## EXERCISE INSTRUCTIONS
Each line from the one with "(972.84 s to 973.84 s)" through the final line of the entries below must be printed exactly, and the pictures must not be.

(Stored data)

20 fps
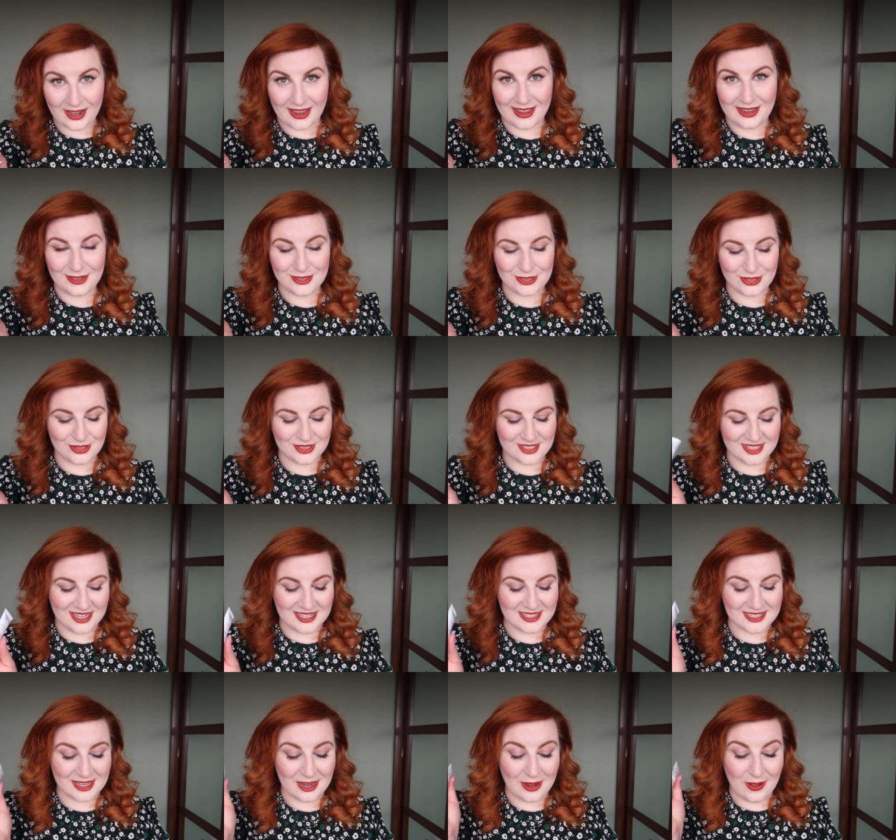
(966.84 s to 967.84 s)
I had used
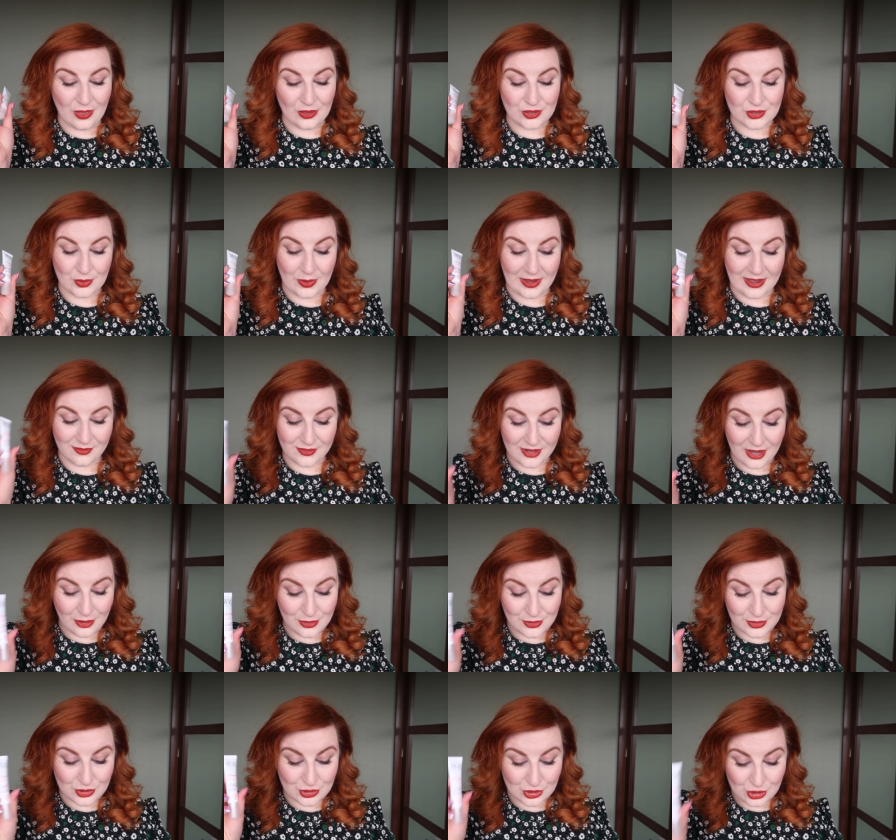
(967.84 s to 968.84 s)
this. So I have
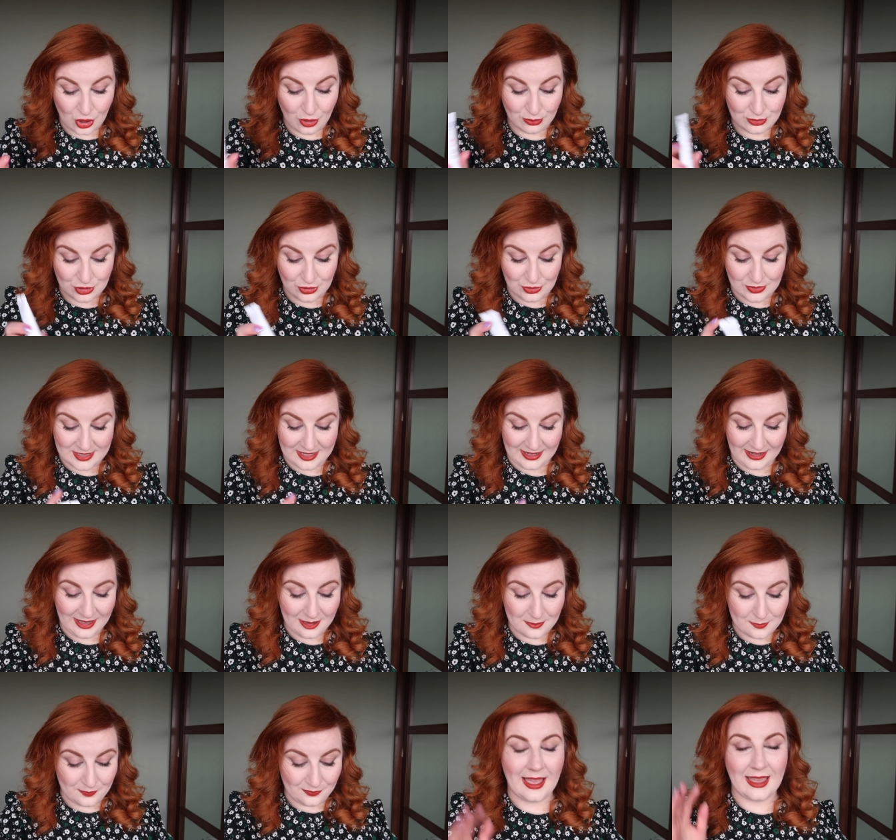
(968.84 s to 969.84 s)
now stopped using
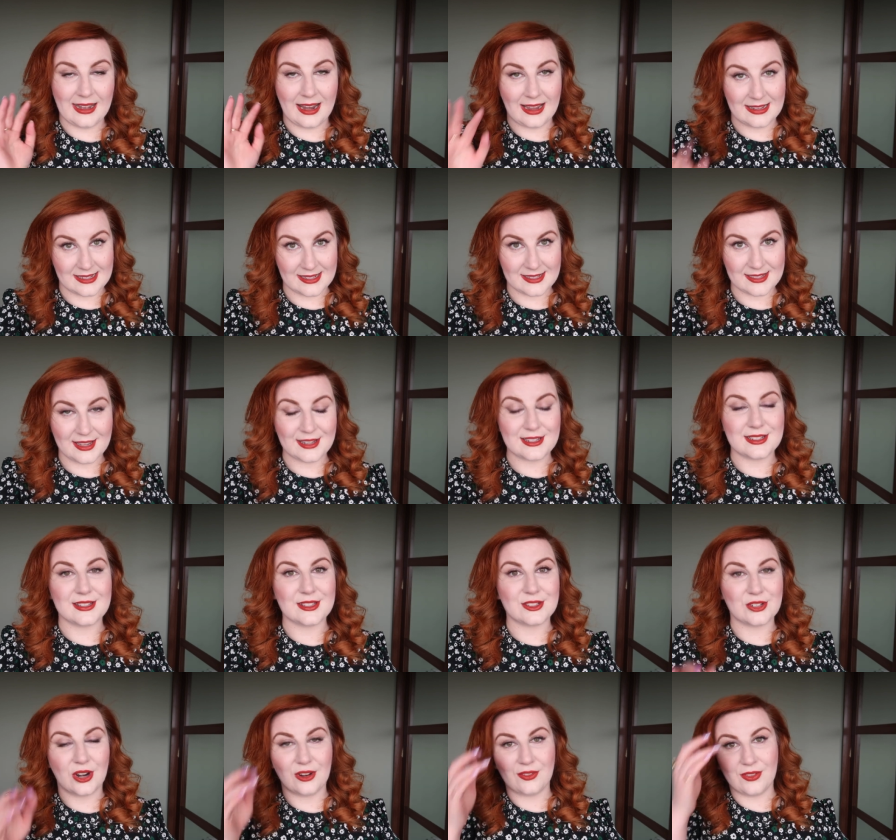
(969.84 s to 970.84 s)
it and as I said at the
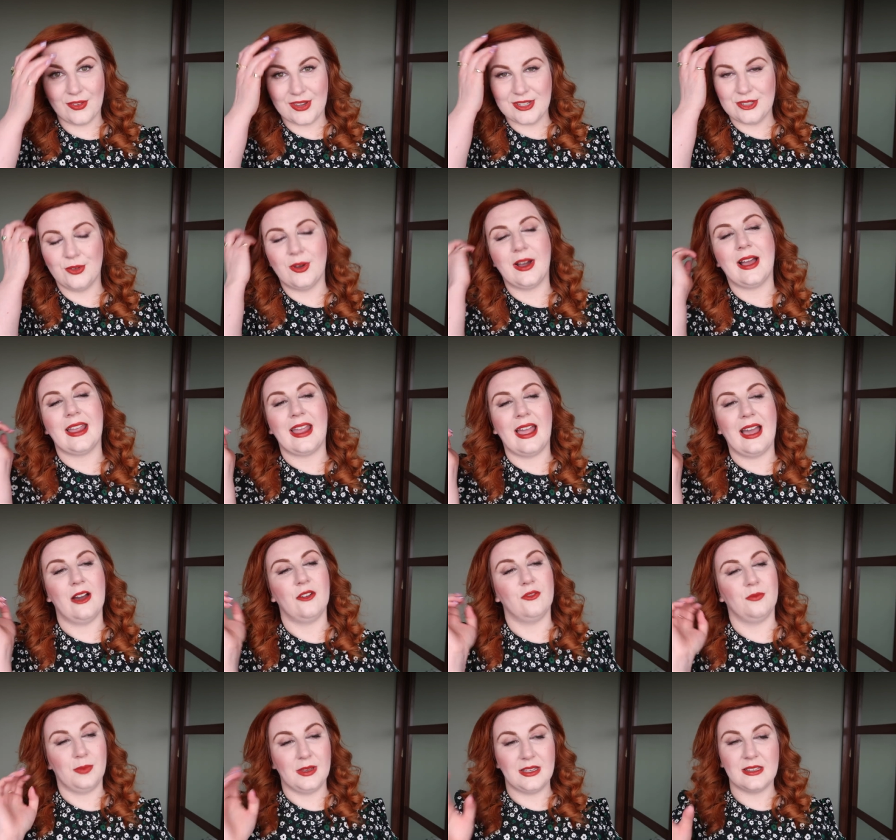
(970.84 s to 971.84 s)
start of the video I
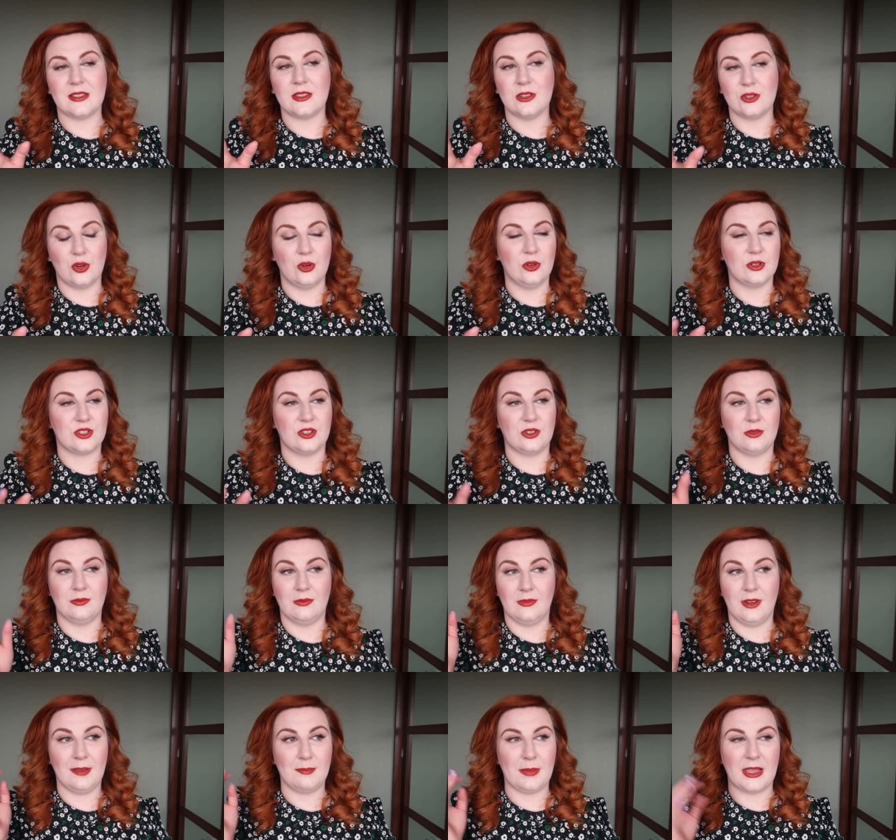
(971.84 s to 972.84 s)
have been to the doctor
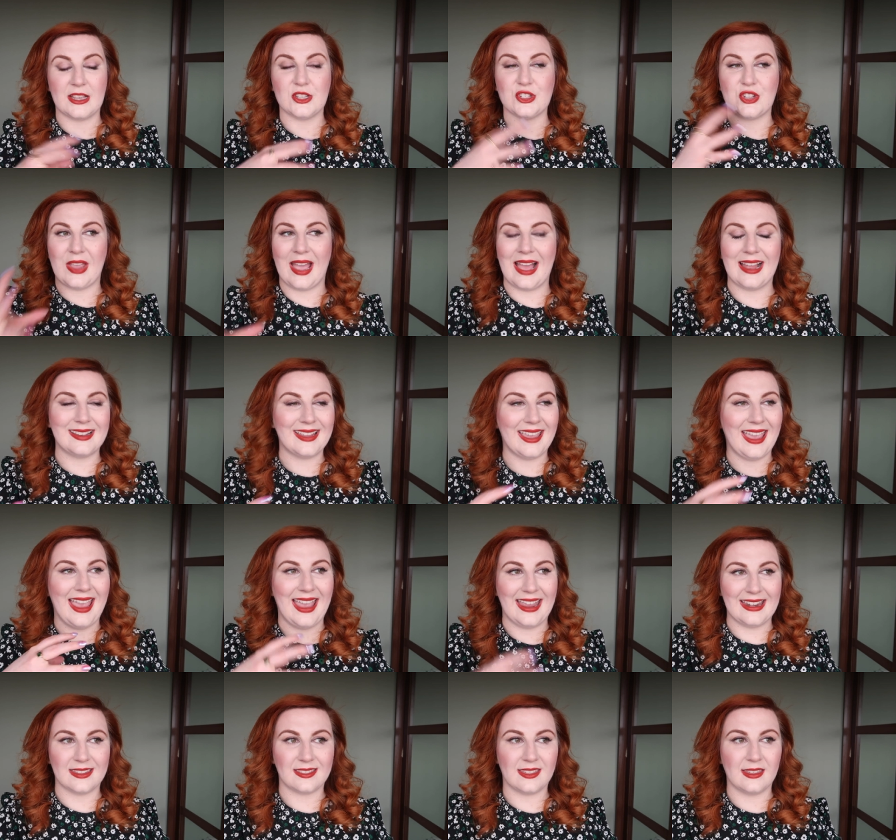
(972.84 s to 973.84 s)
because you can't get
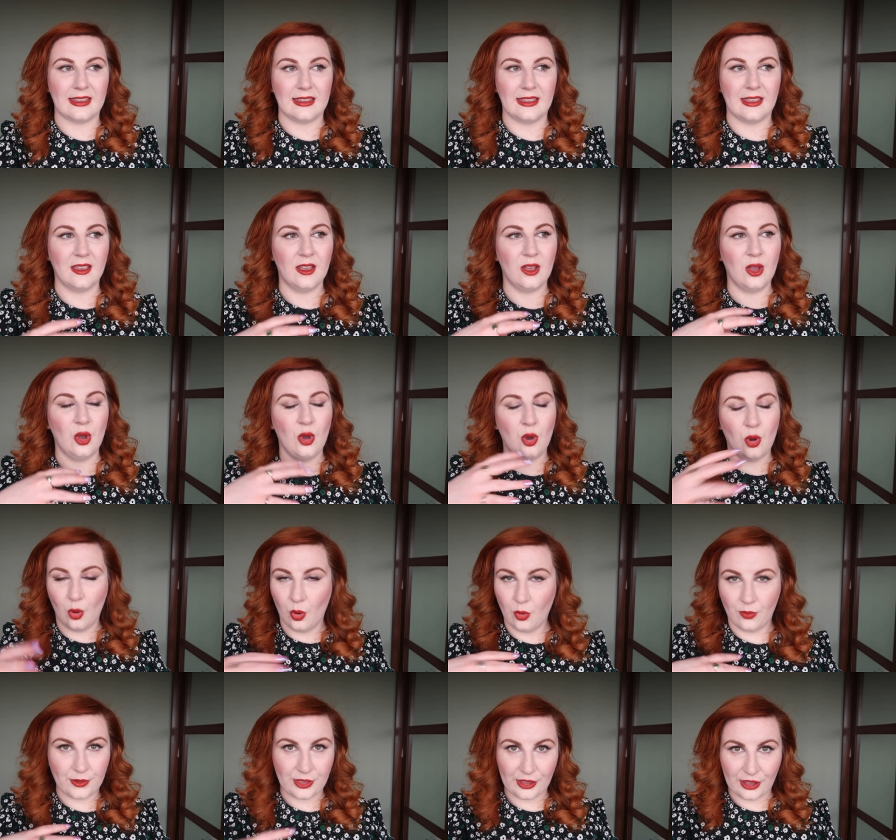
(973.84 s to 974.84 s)
anything
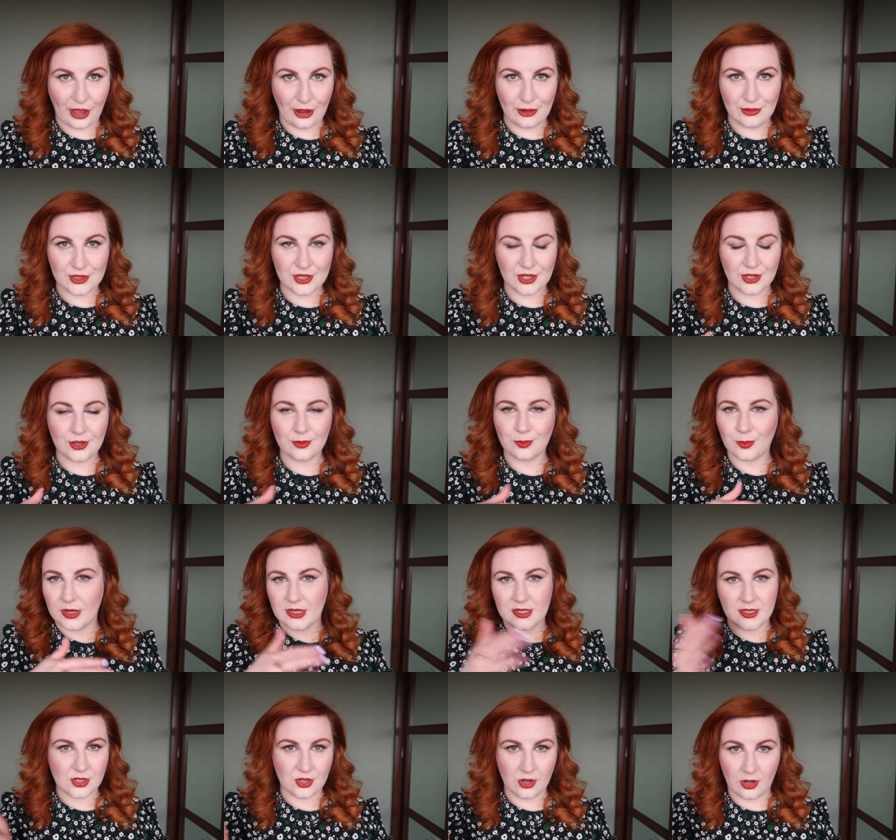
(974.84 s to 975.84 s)
over the counter
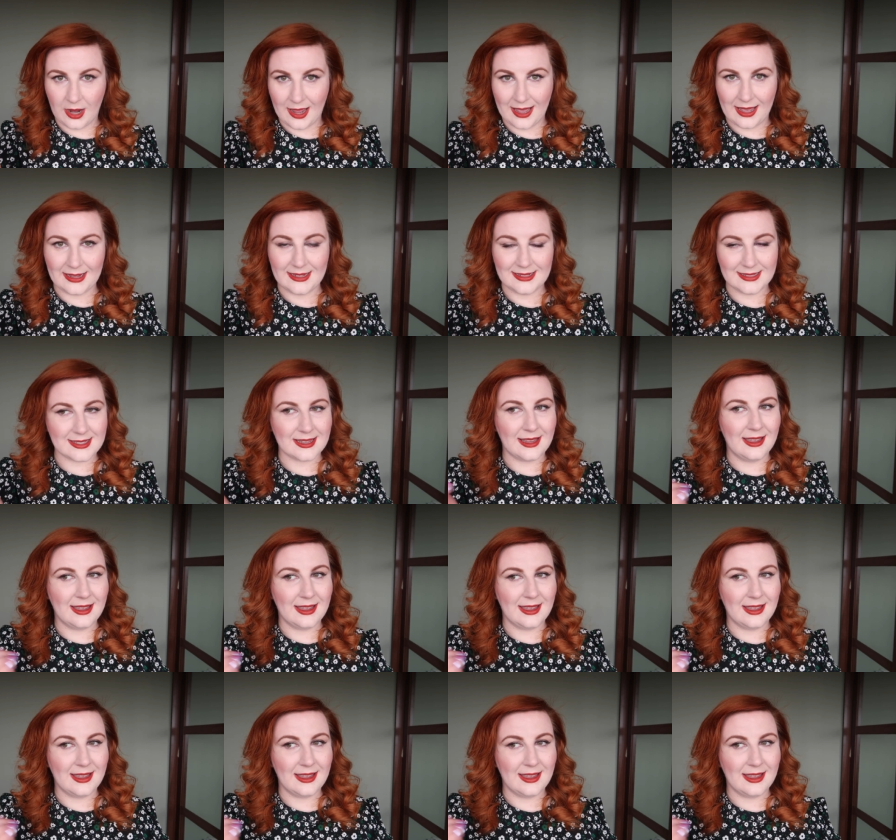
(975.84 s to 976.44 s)
when it's your eyes.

## RESPONSE
(972.84 s to 973.84 s)
because you can't get
(973.84 s to 974.84 s)
anything
(974.84 s to 975.84 s)
over the counter
(975.84 s to 976.44 s)
when it's your eyes.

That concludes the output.